- Records for this task -
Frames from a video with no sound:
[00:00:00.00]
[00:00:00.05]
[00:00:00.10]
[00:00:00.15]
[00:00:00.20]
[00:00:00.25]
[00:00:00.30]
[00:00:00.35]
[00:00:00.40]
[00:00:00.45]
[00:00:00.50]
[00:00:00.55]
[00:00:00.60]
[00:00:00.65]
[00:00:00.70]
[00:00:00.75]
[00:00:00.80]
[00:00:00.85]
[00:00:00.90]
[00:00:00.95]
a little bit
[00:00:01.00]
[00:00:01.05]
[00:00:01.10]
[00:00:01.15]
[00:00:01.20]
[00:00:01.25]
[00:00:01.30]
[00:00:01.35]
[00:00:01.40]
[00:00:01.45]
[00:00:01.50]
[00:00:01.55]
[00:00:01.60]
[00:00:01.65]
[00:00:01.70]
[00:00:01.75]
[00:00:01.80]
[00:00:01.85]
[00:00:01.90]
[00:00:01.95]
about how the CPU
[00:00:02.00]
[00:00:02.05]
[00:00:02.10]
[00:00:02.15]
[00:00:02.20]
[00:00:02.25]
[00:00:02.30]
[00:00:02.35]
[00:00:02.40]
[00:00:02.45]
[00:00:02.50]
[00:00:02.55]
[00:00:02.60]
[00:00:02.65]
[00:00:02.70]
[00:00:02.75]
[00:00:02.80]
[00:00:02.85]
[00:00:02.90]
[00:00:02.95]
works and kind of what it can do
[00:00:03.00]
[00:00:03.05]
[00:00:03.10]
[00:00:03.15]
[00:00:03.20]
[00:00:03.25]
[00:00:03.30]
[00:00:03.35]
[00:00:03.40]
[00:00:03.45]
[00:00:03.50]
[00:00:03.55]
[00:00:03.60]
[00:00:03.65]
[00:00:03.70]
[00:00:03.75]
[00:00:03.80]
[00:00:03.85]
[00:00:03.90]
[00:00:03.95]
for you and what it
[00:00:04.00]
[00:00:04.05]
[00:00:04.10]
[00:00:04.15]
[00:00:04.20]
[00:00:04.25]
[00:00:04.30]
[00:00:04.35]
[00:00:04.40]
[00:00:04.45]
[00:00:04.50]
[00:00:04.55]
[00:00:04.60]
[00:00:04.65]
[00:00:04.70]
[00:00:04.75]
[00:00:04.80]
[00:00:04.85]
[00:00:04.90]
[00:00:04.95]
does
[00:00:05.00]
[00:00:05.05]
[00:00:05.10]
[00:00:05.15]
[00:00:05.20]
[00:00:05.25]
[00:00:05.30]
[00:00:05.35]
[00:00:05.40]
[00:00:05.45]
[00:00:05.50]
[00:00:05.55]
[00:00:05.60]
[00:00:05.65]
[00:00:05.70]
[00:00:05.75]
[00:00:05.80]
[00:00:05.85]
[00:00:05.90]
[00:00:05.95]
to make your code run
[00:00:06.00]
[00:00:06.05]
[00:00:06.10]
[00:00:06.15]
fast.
...
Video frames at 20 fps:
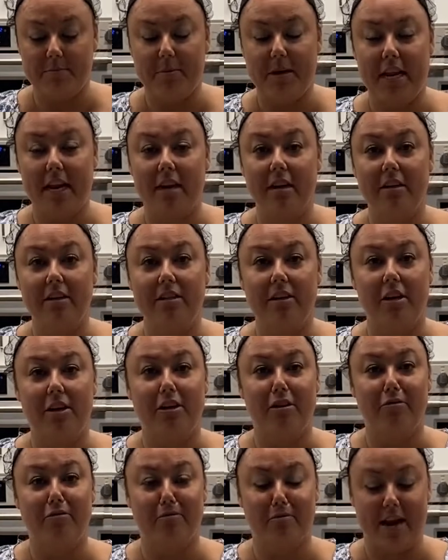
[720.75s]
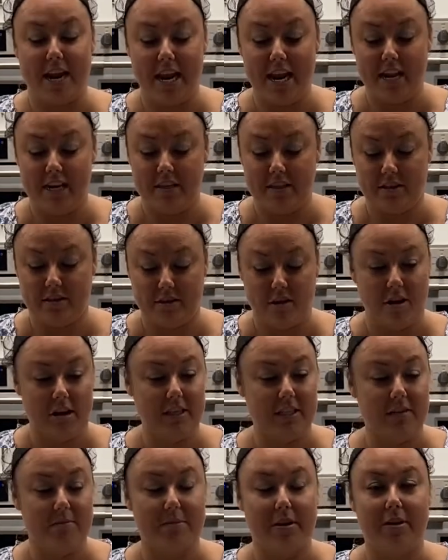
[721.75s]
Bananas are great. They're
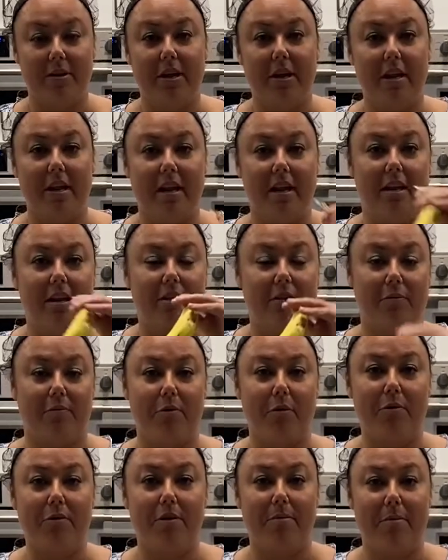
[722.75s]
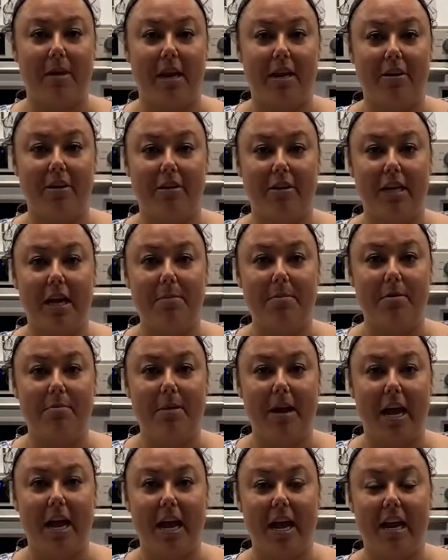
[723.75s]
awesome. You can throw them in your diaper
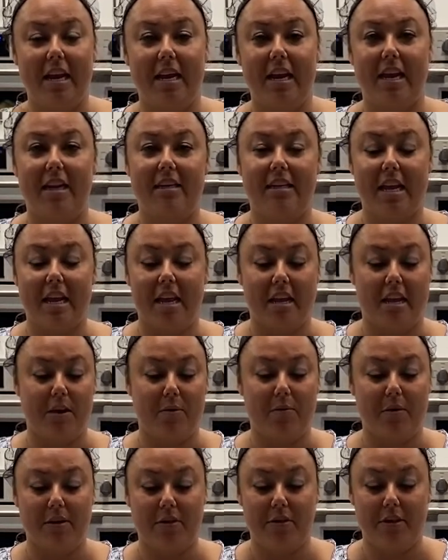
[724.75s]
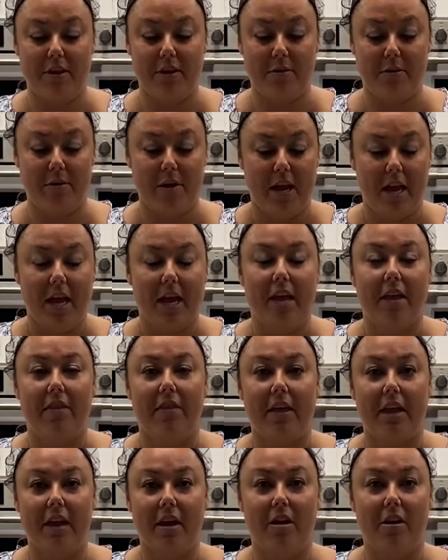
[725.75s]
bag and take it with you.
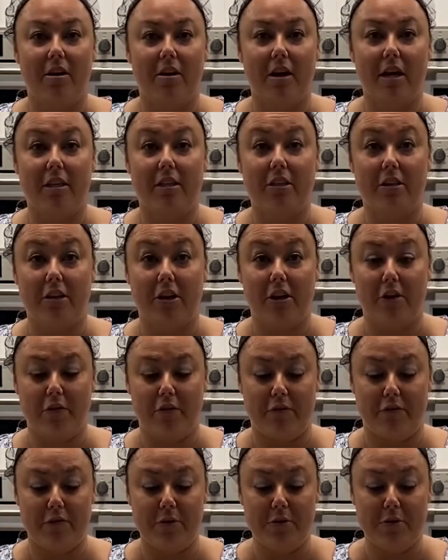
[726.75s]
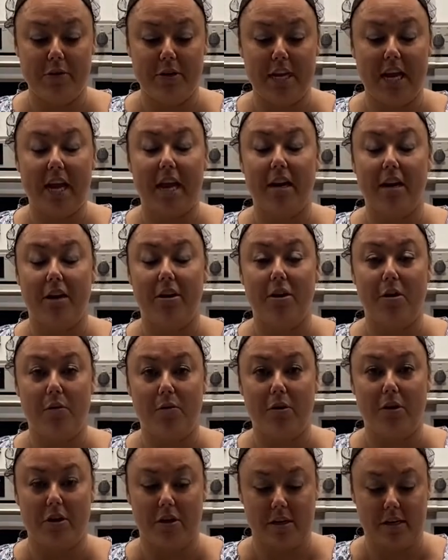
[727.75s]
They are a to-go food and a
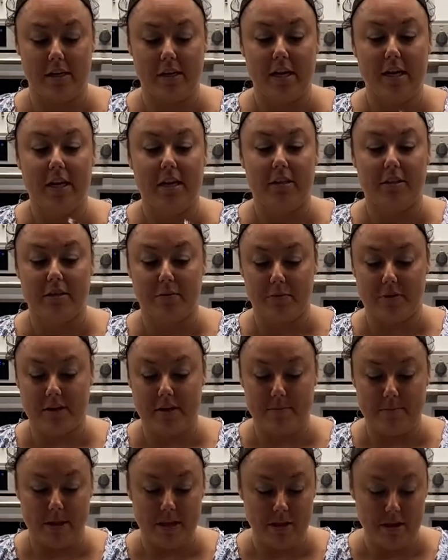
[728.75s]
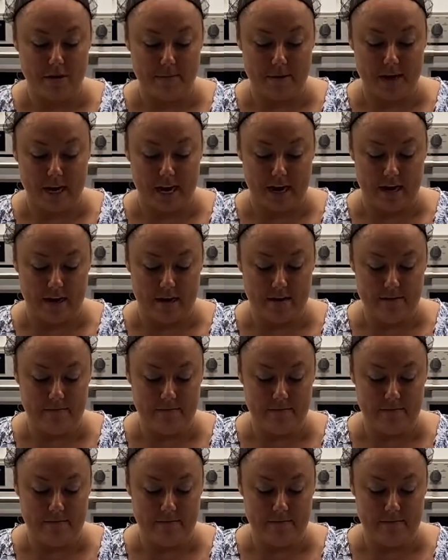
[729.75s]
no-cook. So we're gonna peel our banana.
...
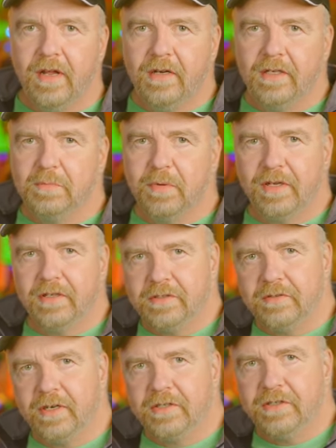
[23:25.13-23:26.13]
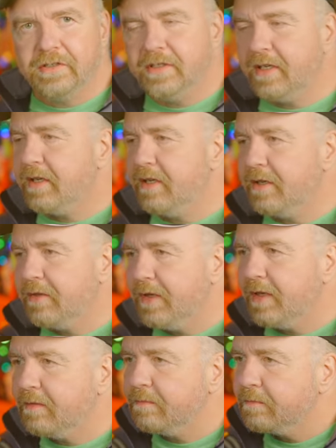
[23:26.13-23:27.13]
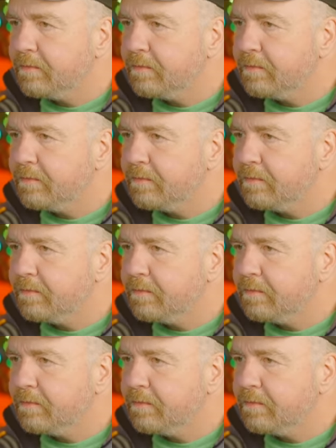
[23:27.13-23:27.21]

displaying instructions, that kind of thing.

- Assignment -
Give only the lines from the one holding "Frames from a" through the one holding "[00:00:01.70]", each restated exactly as it appears above.

- Exercise output -
Frames from a video with no sound:
[00:00:00.00]
[00:00:00.05]
[00:00:00.10]
[00:00:00.15]
[00:00:00.20]
[00:00:00.25]
[00:00:00.30]
[00:00:00.35]
[00:00:00.40]
[00:00:00.45]
[00:00:00.50]
[00:00:00.55]
[00:00:00.60]
[00:00:00.65]
[00:00:00.70]
[00:00:00.75]
[00:00:00.80]
[00:00:00.85]
[00:00:00.90]
[00:00:00.95]
a little bit
[00:00:01.00]
[00:00:01.05]
[00:00:01.10]
[00:00:01.15]
[00:00:01.20]
[00:00:01.25]
[00:00:01.30]
[00:00:01.35]
[00:00:01.40]
[00:00:01.45]
[00:00:01.50]
[00:00:01.55]
[00:00:01.60]
[00:00:01.65]
[00:00:01.70]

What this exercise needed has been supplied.